Shorter ICU visits and less manpower
So the software is not a panacea. A well-trained eye remains necessary for making the right choice. However, the software can help reduce the average duration of an ICU visit. Such a visit is not only drastic for the patient. It is also very intensive, both financially and in terms of manpower. Especially the latter will weigh heavily in view of the acute shortages in the entire medical world, but specifically in the ICUs.
But is it safe?
One of the most concerning voices from the “AI” world comes from scientific researchers. It’s nice that an “AI” model can make your teacher believe that you did your homework yourself, but it doesn’t depend very much on it. If the “AI” model fails, then there is usually no man overboard. It is therefore not particularly relevant to examine why the “AI” made that mistake in a specific case.
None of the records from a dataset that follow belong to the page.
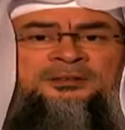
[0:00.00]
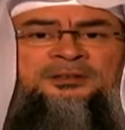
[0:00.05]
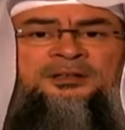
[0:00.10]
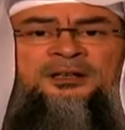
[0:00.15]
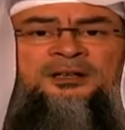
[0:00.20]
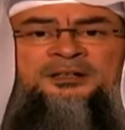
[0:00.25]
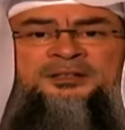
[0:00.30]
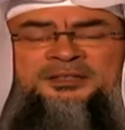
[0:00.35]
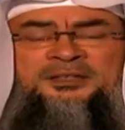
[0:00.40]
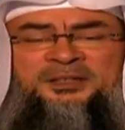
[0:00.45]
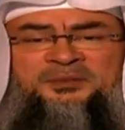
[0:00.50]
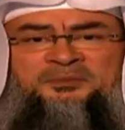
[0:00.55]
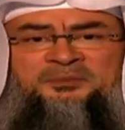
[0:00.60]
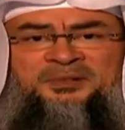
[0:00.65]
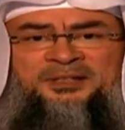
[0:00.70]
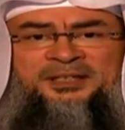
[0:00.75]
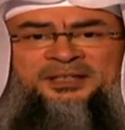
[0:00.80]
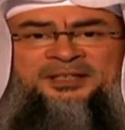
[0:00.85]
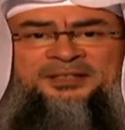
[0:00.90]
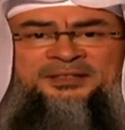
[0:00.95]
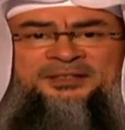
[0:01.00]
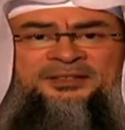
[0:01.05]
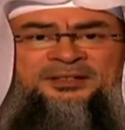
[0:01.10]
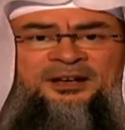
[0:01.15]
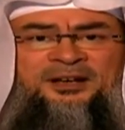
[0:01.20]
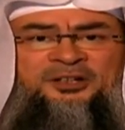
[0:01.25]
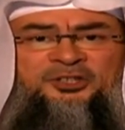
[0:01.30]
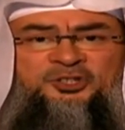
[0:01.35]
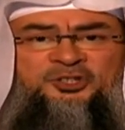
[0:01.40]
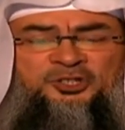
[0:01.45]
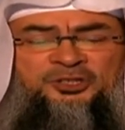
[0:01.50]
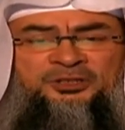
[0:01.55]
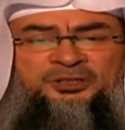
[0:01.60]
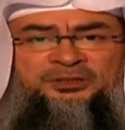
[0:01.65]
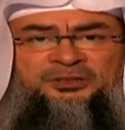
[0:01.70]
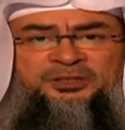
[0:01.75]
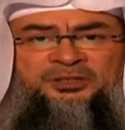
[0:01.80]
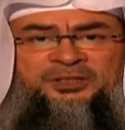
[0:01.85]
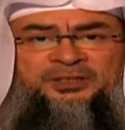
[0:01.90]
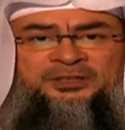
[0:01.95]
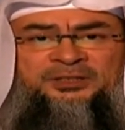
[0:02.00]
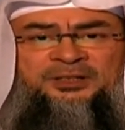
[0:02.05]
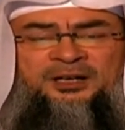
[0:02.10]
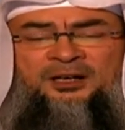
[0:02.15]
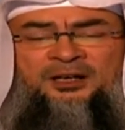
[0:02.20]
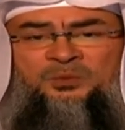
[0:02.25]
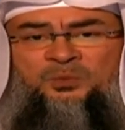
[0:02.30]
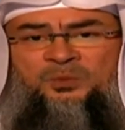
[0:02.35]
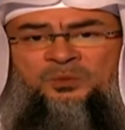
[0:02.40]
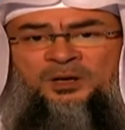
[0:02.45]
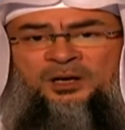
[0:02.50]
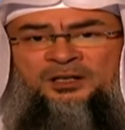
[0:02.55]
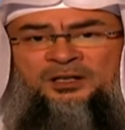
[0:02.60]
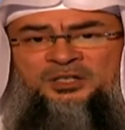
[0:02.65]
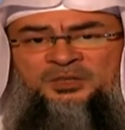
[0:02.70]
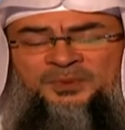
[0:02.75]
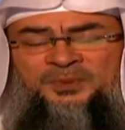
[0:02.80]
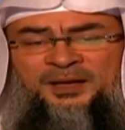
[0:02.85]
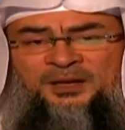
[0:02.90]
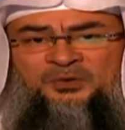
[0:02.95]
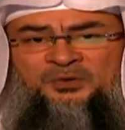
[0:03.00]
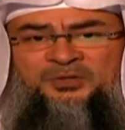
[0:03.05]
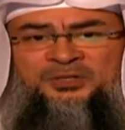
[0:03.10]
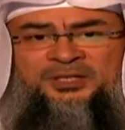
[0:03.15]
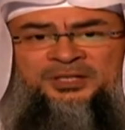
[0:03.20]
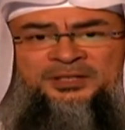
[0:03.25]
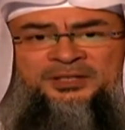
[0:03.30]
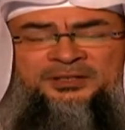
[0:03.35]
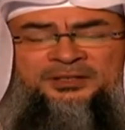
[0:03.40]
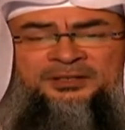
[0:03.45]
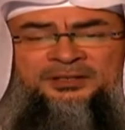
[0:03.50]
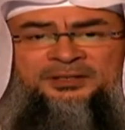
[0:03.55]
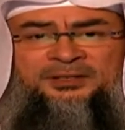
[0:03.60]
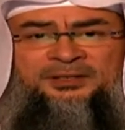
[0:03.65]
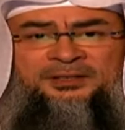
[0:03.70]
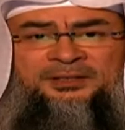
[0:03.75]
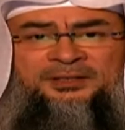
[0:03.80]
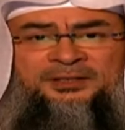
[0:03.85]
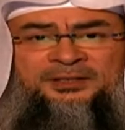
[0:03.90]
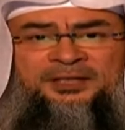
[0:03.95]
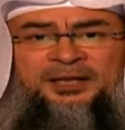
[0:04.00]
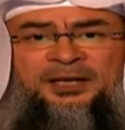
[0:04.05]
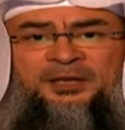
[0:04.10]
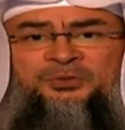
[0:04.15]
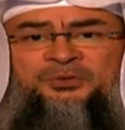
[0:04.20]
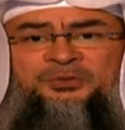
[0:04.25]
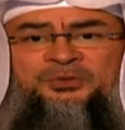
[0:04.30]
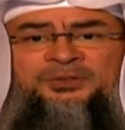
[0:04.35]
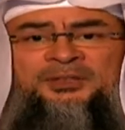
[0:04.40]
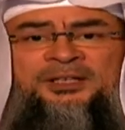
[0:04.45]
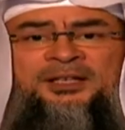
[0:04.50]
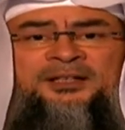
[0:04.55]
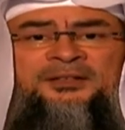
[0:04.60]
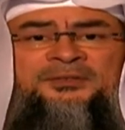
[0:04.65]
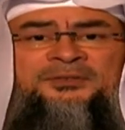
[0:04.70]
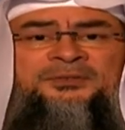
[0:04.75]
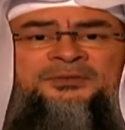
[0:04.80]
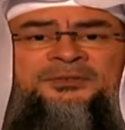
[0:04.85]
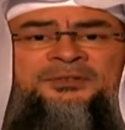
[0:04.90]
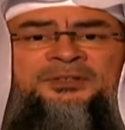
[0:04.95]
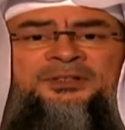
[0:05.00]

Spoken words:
our siblings, our children, our spouses, how to love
When it comes to medical decision-making, the situation is different. Fortunately, the choice of whether or not someone can be discharged from the ICU ultimately rests with the doctor. But when an “AI” starts talking about the subject, it is very important that how the “AI” model arrived at the answer is fully understood. And now it often goes wrong there.
Black box models
What we call artificial intelligences are nothing more than algorithms that make a prediction based on input (training data and an assignment) as to what the next word/pixel etc should probably be. As current models become more complex, researchers and developers find it increasingly difficult to understand how such an algorithm arrives at an answer. The focus is mainly on generating the desired answer.
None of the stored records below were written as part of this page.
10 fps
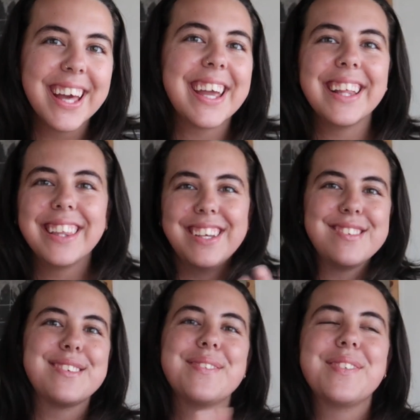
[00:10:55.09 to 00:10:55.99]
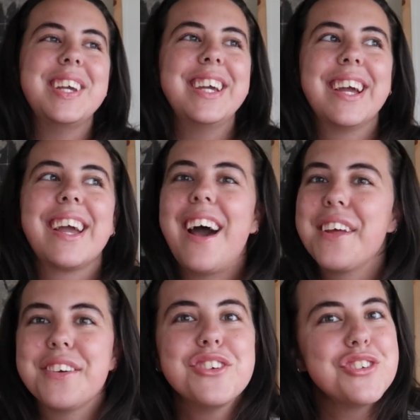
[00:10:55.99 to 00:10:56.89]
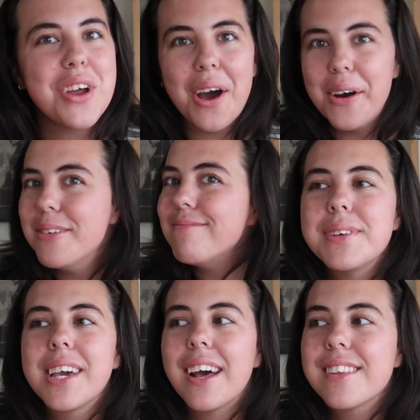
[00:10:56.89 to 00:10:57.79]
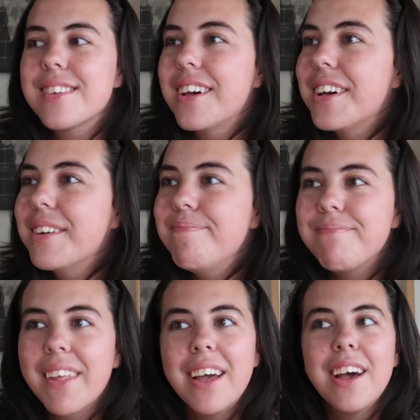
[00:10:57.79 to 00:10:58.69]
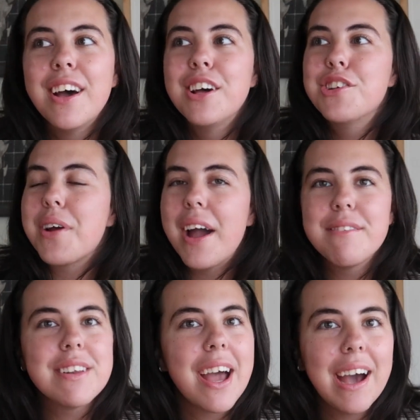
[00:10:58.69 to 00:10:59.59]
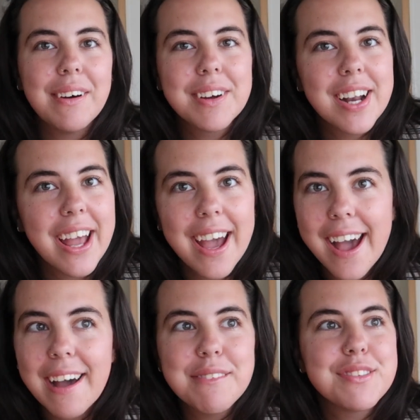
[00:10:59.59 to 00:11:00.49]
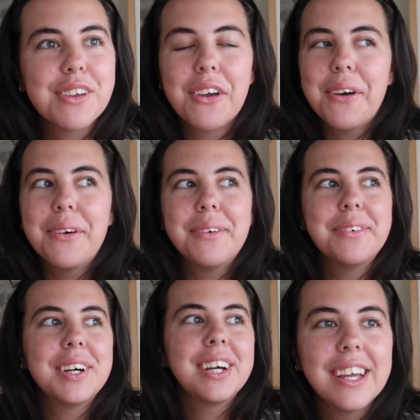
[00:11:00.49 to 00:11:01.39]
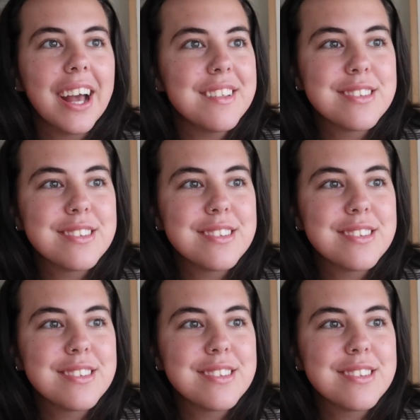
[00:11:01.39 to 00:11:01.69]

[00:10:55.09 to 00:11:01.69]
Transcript: like at least we got a good show. We got to drive an hour and a half to go get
It is therefore usually only checked whether an answer is in line with expectations. An answer that is therefore by definition limited by the biases present in the dataset. It is not without reason that more and more voices are being raised that want the use of “AI” by governments, for example, to meet strict requirements.
Not getting every bias out of your dataset is fine when you’re dealing with a human brain that’s capable of reasoning. At least, that’s what we assume. (Let’s not get too philosophical!) But that’s not what an “AI” does. An “AI” is just gambling until a human says, “That’ll do pig, that’ll do.” Again, nice for generating an abstract artwork. You may ask yourself if something like this really belongs in an ICU?